Ein echtes Weltwunder
Es war im Jahre 1701, als in Berlin ein einzigartiges Meisterwerk aus Königsberger Bernstein entstand, das sogenannte Bernsteinzimmer: ein Raum, dessen Wände aus kunstvoll gearbeiteten Verkleidungen bestand, die aus Bernstein in unterschiedlichen Farben gefertigt waren. Undurchsichtige weisse Steine bildeten barocke Rahmen, goldgelbe und dunkelbraune die aufwändig verzierten Innenflächen. Bei einem Besuch des russischen Zaren Peter des Grossen in Berlin tauschte der Preussenkönig Friedrich Wilhelm I. das Bernsteinzimmer gegen russische Soldaten für sein Königsbataillon. Es bestand aus sogenannten «Langen Kerls», weil jeder Soldat, der in diesem Bataillon diente, mindestens 1,88?Meter gross sein musste. Während die riesigen Russen aus den weiten Teilen des Landes in Richtung Berlin marschierten, wurde dort das Bernsteinzimmer abmontiert, verpackt und in den gewaltigen Katharinenpalast in Zarskoje Selo vor den Toren Sankt Petersburgs gebracht. Nach einigen Anpassungen und Umbauten entstand im Katharinenpalast ein goldschimmerndes Appartement, in dem später Zarin Katharina die Grosse gern hochrangige Gäste empfing. Die Besucher rühmten das Bernsteinzimmer als achtes Weltwunder.
Im Sommer 1941 begann die Operation Barbarossa der deutschen Wehrmacht und schon nach wenigen Wochen stand die Heeresgruppe Nord vor den Toren von St. Petersburg, das die Sowjets nach der Oktoberrevolution in Leningrad umbenannt hatten. Russische Fachleute hatten verzweifelt versucht, neben den übrigen Kunstschätzen des Katharinenpalastes auch das Bernsteinzimmer in Sicherheit zu bringen. Doch die deutschen Truppen kamen so schnell voran, dass nur Zeit blieb, die Bernsteinwände hinter eilig aufgeklebten Tapeten zu verstecken. Als sich der Belagerungsring um Leningrad schloss, wurde der Katharinenpalast Quartier der Wehrmacht. Die ehrwürdige Schlosskirche diente nun als Garage für den Fuhrpark der Soldaten. Deutsche Kunstexperten entdeckten schnell die Bernsteinwände unter den Tapeten und in nur 36?Stunden war das gesamte Bernsteinzimmer demontiert und in Kisten verpackt. Am 13. November 1941 trafen sie per Bahn im Königsberger Schloss ein. Hier verliert sich die Spur des achten Weltwunders.
Ohne jede Spur
Wurde das Bernsteinzimmer bei der Bombardierung durch die Royal Air Force 1944 zerstört oder Anfang 1945 vor der anrückenden Roten Armee in Sicherheit gebracht? Und wenn ja, wohin? Oder wurde es im April oder Mai 1945 bei der Schlacht um Königsberg vernichtet? Archäologen, Schatzsucher und Geheimdienste sind seither dem Bernsteinzimmer auf der Spur. 1997 tauchte ein Bild auf, das ursprünglich im Bernsteinzimmer hing – ansonsten blieb die Suche bis heute erfolglos.

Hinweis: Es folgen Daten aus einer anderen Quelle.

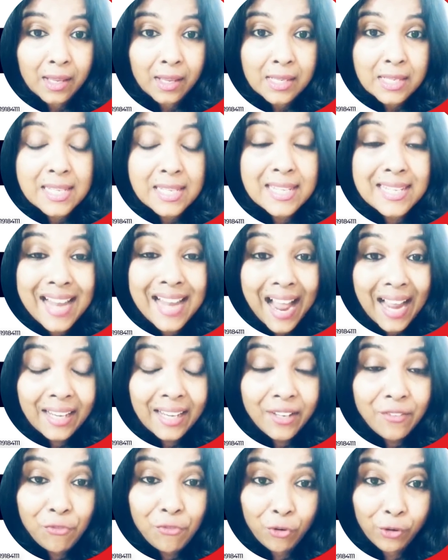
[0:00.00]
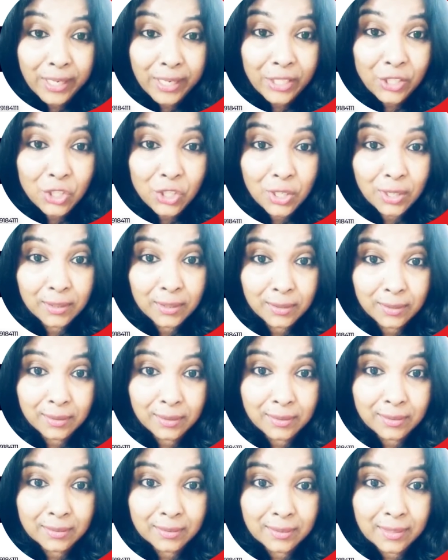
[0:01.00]
Standing for each other
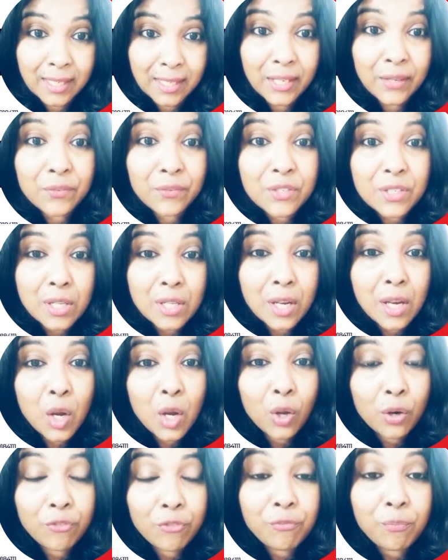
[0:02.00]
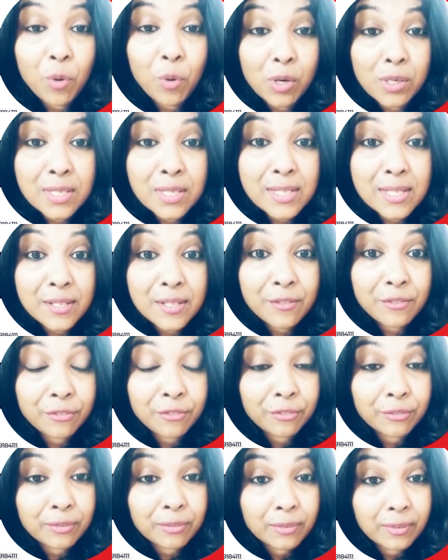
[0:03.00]
gives a lot of positive
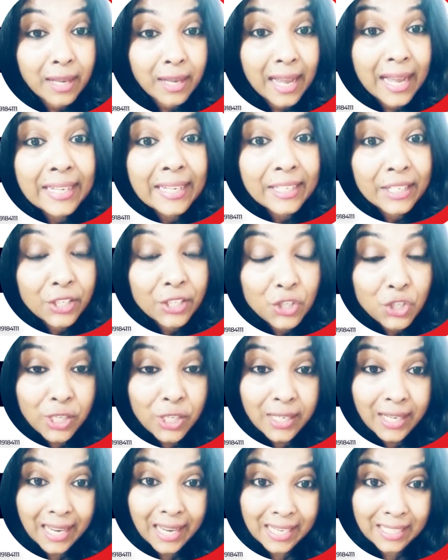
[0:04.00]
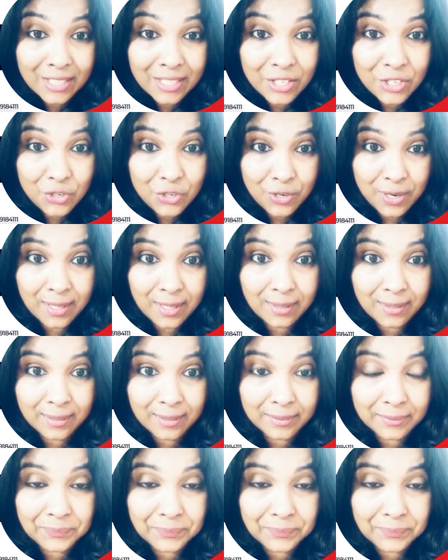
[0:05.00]
energy and strength.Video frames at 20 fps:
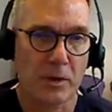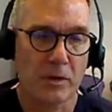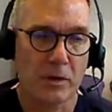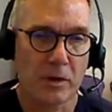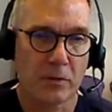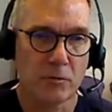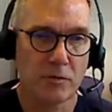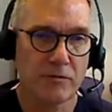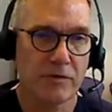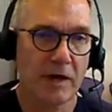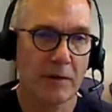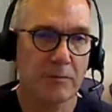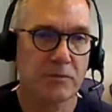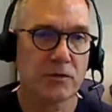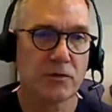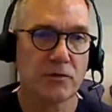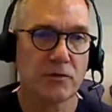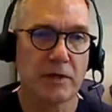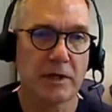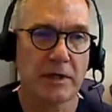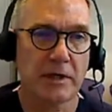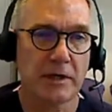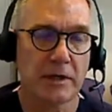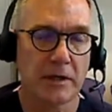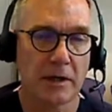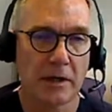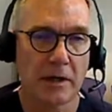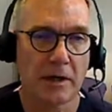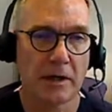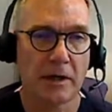uh, moving up to
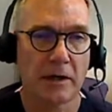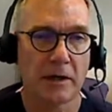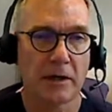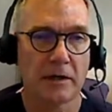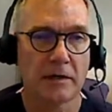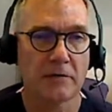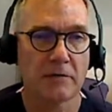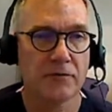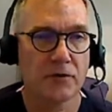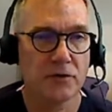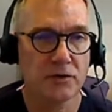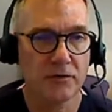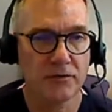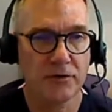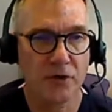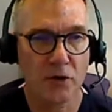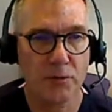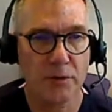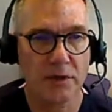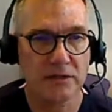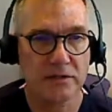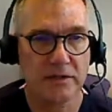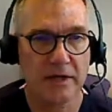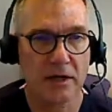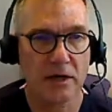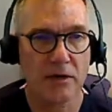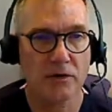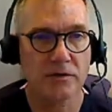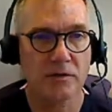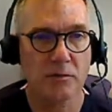the uh, infusion therapies,
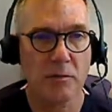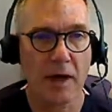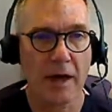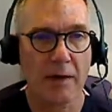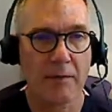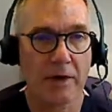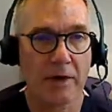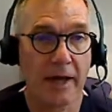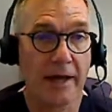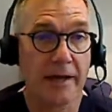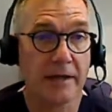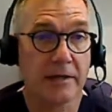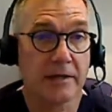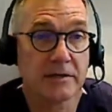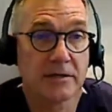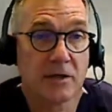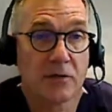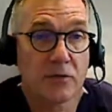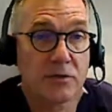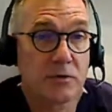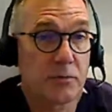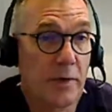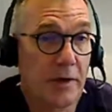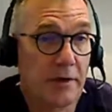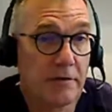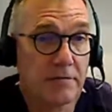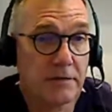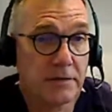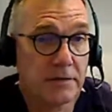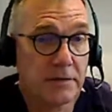natalizumab, again, it's a
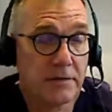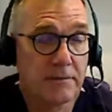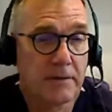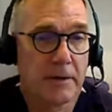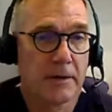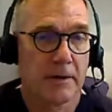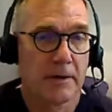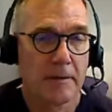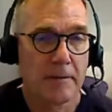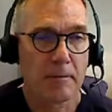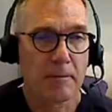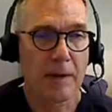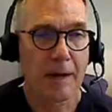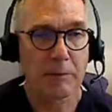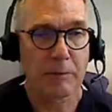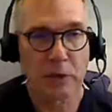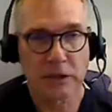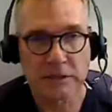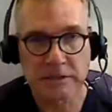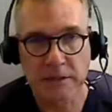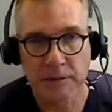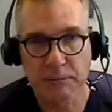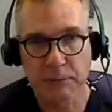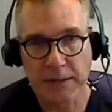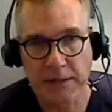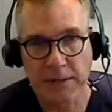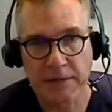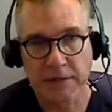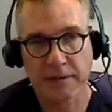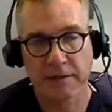risk-benefit my personal
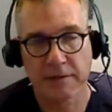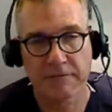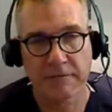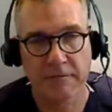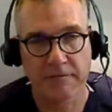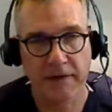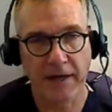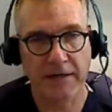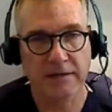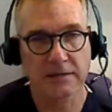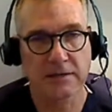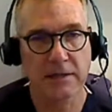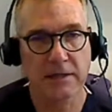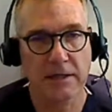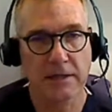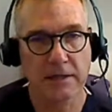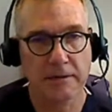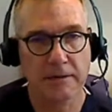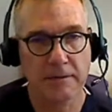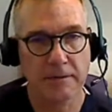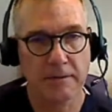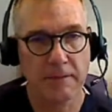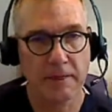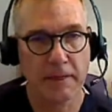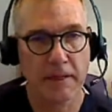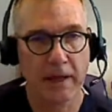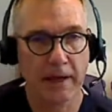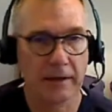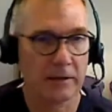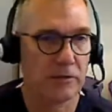opinion, if the vaccine,
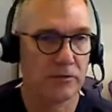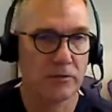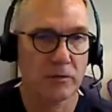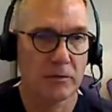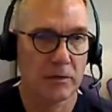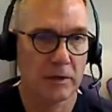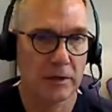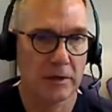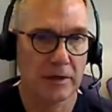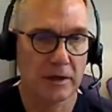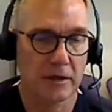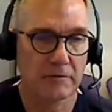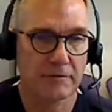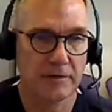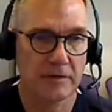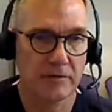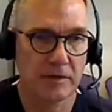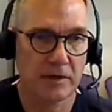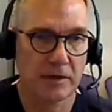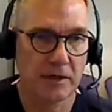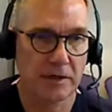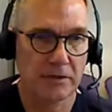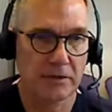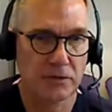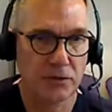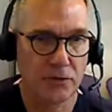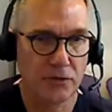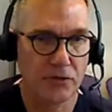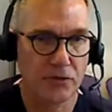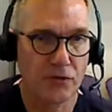like the yellow fever,
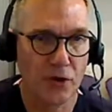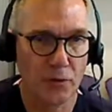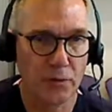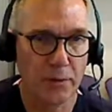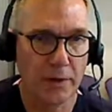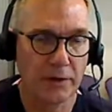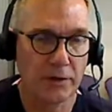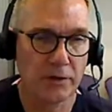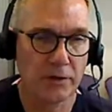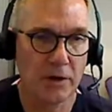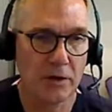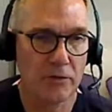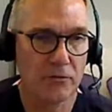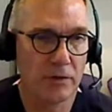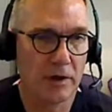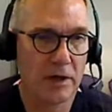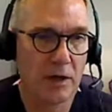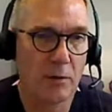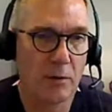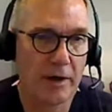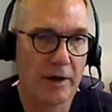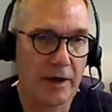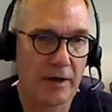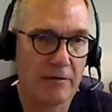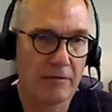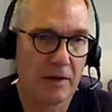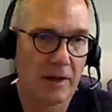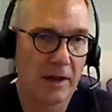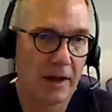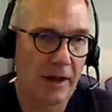is neurotropic, you don't really want to
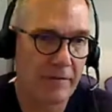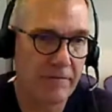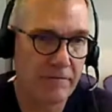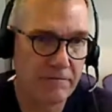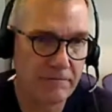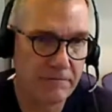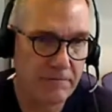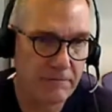have a live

Seit dem Jahr 2003 können Besucher die Rekonstruktion des Bernsteinzimmers im Katharinenpalast bewundern. Sechs Tonnen Bernstein in 350 verschiedenen Farbtönen aus Kaliningrad wurden von Spezialisten in jahrzehntelanger Arbeit zu einem beeindruckenden Gesamtkunstwerk zusammengefügt. Oligarchen und wohlhabende Kunstkenner können sich von den Künstlern, die an der Rekonstruktion des sagenhaften Zimmers mitgewirkt haben, hochwertige Kunstwerke aus Bernstein kaufen oder sich gleich ihr eigenes Bernsteinzimmer anfertigen lassen. Die Restauratoren betreiben ihre Werkstatt im Keller des Katharinenpalastes seit 2003 weiter. Was hier angeboten wird, unterscheidet sich qualitativ und auch preislich deutlich von den Produkten, die in den Geschäften der alten Hansestädte des Baltikums an Touristen verkauft werden.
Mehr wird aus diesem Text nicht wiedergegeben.